Records from a dataset
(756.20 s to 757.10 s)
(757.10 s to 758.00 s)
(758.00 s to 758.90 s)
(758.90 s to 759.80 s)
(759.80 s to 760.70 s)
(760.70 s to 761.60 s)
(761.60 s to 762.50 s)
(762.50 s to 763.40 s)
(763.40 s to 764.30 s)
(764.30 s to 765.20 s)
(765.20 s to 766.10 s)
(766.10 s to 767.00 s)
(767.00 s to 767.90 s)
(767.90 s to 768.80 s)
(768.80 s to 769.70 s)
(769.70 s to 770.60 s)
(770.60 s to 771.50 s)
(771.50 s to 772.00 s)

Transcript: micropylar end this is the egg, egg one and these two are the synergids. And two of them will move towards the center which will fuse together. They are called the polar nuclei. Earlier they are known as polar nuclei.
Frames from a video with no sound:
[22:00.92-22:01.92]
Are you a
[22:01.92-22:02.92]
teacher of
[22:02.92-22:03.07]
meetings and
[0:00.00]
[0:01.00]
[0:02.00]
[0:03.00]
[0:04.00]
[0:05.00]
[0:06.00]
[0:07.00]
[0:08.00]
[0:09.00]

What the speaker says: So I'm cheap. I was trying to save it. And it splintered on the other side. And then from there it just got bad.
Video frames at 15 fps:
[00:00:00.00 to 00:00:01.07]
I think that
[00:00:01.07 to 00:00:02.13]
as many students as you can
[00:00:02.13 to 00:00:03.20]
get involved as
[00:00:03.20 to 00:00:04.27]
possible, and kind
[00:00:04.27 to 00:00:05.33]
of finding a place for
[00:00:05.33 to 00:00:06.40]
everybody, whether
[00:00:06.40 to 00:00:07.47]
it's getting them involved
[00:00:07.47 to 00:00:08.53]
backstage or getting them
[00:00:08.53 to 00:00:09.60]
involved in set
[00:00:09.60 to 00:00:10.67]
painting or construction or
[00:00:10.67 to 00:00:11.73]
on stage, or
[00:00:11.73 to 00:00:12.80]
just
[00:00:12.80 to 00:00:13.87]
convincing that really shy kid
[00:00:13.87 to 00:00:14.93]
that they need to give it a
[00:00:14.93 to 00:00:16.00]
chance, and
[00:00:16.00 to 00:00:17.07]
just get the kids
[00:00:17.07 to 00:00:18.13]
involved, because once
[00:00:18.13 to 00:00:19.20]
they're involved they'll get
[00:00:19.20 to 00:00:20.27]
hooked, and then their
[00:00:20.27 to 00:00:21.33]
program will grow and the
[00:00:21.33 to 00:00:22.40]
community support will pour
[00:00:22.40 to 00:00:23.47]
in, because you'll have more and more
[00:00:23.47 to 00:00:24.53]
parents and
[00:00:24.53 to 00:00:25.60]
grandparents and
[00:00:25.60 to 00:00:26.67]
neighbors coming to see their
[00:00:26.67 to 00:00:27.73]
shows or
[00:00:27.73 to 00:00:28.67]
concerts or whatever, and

Goal of the exercise: Write all of the records out again exactly.

Task response:
(756.20 s to 757.10 s)
(757.10 s to 758.00 s)
(758.00 s to 758.90 s)
(758.90 s to 759.80 s)
(759.80 s to 760.70 s)
(760.70 s to 761.60 s)
(761.60 s to 762.50 s)
(762.50 s to 763.40 s)
(763.40 s to 764.30 s)
(764.30 s to 765.20 s)
(765.20 s to 766.10 s)
(766.10 s to 767.00 s)
(767.00 s to 767.90 s)
(767.90 s to 768.80 s)
(768.80 s to 769.70 s)
(769.70 s to 770.60 s)
(770.60 s to 771.50 s)
(771.50 s to 772.00 s)

Transcript: micropylar end this is the egg, egg one and these two are the synergids. And two of them will move towards the center which will fuse together. They are called the polar nuclei. Earlier they are known as polar nuclei.
Frames from a video with no sound:
[22:00.92-22:01.92]
Are you a
[22:01.92-22:02.92]
teacher of
[22:02.92-22:03.07]
meetings and
[0:00.00]
[0:01.00]
[0:02.00]
[0:03.00]
[0:04.00]
[0:05.00]
[0:06.00]
[0:07.00]
[0:08.00]
[0:09.00]

What the speaker says: So I'm cheap. I was trying to save it. And it splintered on the other side. And then from there it just got bad.
Video frames at 15 fps:
[00:00:00.00 to 00:00:01.07]
I think that
[00:00:01.07 to 00:00:02.13]
as many students as you can
[00:00:02.13 to 00:00:03.20]
get involved as
[00:00:03.20 to 00:00:04.27]
possible, and kind
[00:00:04.27 to 00:00:05.33]
of finding a place for
[00:00:05.33 to 00:00:06.40]
everybody, whether
[00:00:06.40 to 00:00:07.47]
it's getting them involved
[00:00:07.47 to 00:00:08.53]
backstage or getting them
[00:00:08.53 to 00:00:09.60]
involved in set
[00:00:09.60 to 00:00:10.67]
painting or construction or
[00:00:10.67 to 00:00:11.73]
on stage, or
[00:00:11.73 to 00:00:12.80]
just
[00:00:12.80 to 00:00:13.87]
convincing that really shy kid
[00:00:13.87 to 00:00:14.93]
that they need to give it a
[00:00:14.93 to 00:00:16.00]
chance, and
[00:00:16.00 to 00:00:17.07]
just get the kids
[00:00:17.07 to 00:00:18.13]
involved, because once
[00:00:18.13 to 00:00:19.20]
they're involved they'll get
[00:00:19.20 to 00:00:20.27]
hooked, and then their
[00:00:20.27 to 00:00:21.33]
program will grow and the
[00:00:21.33 to 00:00:22.40]
community support will pour
[00:00:22.40 to 00:00:23.47]
in, because you'll have more and more
[00:00:23.47 to 00:00:24.53]
parents and
[00:00:24.53 to 00:00:25.60]
grandparents and
[00:00:25.60 to 00:00:26.67]
neighbors coming to see their
[00:00:26.67 to 00:00:27.73]
shows or
[00:00:27.73 to 00:00:28.67]
concerts or whatever, and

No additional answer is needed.